Die Operation wird in Vollnarkose durchgeführt. Der leitende Chirurg ist gleichzeitig Facharzt in den Disziplinen Ästhetischen und Plastischen Chirurgie, Gynäkologie und Chirurgie. Ein Hautschnitt wird durchgeführt, das Brustgewebe angehoben. Dann bildet man eine Implantattasche, durch die das Silikonelement eingeführt wird. Die Endposition des Implantates befindet sich schließlich entweder “submuskulär” unter dem Brustmuskel (bei Frauen mit wenig Fettgewebe) oder “subglandulär” unter der Brustdrüse. Der Schnitt selbst wird entweder

(a) in einer neu gebildeten Falte unterhalb der Brust (“inframammär”),

(b) durch den Warzenhof (“transareolär”),

(c) die Achselhöhle (“transaxillär”) oder

(d) im Bauchnabel

geführt.

 

Weiches Silikon ist das Material, welches hier verwendet wird. Entweder geht es um

(1) texturierte (diese verwachsen mit dem Gewebe) oder

(2) glatte Implantate, die entweder

(a) symmetrisch (linsenförmig) oder

(b) asymmetrisch (tropfenförmig)

geformt sind.
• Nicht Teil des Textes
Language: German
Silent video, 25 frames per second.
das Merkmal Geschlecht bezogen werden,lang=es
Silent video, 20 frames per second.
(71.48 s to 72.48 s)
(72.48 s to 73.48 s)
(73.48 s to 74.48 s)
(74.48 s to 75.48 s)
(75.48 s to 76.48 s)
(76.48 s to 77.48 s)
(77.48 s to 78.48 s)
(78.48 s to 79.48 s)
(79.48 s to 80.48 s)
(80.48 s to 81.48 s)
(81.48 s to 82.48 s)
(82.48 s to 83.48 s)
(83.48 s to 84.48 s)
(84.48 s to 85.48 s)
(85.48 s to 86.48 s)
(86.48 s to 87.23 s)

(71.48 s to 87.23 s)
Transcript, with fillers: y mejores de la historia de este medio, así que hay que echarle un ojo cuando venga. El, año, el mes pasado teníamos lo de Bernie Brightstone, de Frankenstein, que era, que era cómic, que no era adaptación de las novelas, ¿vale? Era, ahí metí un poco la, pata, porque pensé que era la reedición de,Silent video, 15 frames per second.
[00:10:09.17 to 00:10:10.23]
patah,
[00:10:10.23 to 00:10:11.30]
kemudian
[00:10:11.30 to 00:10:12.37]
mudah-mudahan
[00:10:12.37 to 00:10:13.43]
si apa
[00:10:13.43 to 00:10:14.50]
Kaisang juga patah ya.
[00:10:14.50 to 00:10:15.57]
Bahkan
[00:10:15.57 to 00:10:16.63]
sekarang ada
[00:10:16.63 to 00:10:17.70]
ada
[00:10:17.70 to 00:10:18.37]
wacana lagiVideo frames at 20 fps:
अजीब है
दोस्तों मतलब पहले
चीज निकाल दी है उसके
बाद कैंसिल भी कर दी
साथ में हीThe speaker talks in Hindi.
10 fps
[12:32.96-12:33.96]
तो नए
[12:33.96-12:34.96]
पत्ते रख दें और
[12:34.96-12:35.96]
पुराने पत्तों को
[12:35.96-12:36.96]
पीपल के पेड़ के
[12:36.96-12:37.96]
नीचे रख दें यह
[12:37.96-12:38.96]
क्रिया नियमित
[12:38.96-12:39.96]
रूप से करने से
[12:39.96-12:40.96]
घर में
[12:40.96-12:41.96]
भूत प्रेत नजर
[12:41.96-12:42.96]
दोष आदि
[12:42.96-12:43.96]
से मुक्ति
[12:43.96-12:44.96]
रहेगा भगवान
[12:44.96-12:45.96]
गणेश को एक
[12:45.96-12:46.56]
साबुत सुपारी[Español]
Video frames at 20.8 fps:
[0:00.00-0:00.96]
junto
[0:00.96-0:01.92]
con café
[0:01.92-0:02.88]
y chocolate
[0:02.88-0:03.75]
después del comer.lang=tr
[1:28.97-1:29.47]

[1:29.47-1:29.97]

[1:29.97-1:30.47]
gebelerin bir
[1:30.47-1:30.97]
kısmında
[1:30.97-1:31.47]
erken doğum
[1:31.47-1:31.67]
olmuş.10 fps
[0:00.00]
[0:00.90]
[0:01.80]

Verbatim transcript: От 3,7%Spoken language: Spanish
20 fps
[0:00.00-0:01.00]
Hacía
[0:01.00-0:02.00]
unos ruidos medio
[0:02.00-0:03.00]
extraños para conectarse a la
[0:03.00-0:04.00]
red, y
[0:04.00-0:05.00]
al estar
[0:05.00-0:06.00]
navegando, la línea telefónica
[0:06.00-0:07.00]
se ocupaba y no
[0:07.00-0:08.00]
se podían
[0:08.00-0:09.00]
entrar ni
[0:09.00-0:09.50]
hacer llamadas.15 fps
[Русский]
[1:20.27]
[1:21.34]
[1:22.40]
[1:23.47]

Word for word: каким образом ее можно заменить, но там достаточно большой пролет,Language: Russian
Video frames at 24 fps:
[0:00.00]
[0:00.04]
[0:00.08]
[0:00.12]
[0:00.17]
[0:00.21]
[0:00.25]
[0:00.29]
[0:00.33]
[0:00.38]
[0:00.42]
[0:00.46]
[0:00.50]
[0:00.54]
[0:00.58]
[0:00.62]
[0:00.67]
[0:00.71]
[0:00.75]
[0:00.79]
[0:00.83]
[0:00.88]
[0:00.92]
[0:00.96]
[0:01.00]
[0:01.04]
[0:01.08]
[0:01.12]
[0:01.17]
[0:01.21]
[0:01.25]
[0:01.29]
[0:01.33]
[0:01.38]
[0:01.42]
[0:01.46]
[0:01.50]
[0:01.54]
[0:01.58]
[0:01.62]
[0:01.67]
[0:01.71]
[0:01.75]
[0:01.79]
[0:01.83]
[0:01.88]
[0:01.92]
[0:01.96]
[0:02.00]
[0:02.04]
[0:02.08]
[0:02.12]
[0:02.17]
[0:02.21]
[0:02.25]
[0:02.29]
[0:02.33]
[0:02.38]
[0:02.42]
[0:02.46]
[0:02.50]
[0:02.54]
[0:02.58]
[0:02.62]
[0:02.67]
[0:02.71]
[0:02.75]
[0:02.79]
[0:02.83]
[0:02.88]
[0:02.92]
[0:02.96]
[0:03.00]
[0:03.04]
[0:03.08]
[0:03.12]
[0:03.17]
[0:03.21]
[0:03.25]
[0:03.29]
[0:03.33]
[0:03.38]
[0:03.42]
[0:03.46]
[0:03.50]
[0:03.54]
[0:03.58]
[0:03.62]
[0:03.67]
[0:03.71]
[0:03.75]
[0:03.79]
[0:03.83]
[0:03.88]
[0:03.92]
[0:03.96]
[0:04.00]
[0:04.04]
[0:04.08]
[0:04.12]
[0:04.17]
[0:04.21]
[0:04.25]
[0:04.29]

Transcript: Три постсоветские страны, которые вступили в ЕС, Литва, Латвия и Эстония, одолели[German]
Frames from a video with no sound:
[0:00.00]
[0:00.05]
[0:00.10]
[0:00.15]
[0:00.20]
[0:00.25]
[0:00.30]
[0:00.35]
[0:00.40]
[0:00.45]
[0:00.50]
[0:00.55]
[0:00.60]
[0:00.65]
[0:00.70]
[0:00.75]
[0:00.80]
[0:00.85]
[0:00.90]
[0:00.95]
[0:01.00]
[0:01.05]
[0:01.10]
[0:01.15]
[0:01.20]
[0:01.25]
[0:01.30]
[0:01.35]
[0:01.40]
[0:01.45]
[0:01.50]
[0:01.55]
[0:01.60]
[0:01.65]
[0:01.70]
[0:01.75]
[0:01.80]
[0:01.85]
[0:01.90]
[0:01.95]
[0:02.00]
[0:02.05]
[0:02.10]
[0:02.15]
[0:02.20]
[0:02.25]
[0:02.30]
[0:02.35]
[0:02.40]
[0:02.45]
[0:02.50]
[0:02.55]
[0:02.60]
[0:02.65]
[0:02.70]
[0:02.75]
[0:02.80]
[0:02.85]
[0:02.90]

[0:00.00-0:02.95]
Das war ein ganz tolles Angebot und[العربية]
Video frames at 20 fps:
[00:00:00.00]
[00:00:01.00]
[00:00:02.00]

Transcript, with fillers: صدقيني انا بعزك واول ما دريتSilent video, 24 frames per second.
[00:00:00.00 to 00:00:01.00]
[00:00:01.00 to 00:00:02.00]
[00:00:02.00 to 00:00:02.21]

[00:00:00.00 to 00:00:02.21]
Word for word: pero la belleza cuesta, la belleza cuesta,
Bei der Implantation wird die Kombination (1b) bevorzugt, da diese eine stehende weibliche Brust besser nachbildet und sich ebenfalls nicht verdreht. Die Implantate selbst werden mit Silikongel oder auch einer Kochsalzlösung gefüllt. Letzteres wird erst nach dem Einsetzen des Silikonelements befüllt – dies ermöglicht noch eine direktere Sichtkontrolle; zusätzlich kann ein Ventil, welches unter die Haut gelegt wird, nachträgliche Veränderungen des Füllvolumens ermöglichen.

 

Arbeitnehmerinnen, die nicht ausgesprochen körperlich tätig sind, werden bereits nach einer Woche wieder an ihrem Arbeitsplatz wirksam sein können – jedoch werden alle Betroffenen gebeten, sechs Wochen lang durchgängig einen Stütz-BH zu tragen. Ein halbes Jahr noch braucht die Narbe, um zu verblassen. Folge-Operationen sind nur dann notwendig, sollten sich Beschädigungen am Implantat ergeben – dies geschieht in 20 Prozent aller Fälle. Jedoch muss es nicht in wiederkehrenden Zeitabschnitten erneuert werden.

 

Doch nicht nur Implantate können eine Brustvergrößerung zur Folge haben, sondern auch körpereigene Stammzellen werden aus Fettgewebe trans- und in die Brust implantiert. Dies seit 2004, Koataro Yoshimura von der Universität Tokyo entdeckte bzw. verbreitete diese Methode – selbst in den USA und in Europa wird dies nun regelmäßig angewandt, nachdem eine österreichische Klinik im Jahre 2007 dies über Fernsehen und Presse als Neuerung in der Alpenrepublik publik machte.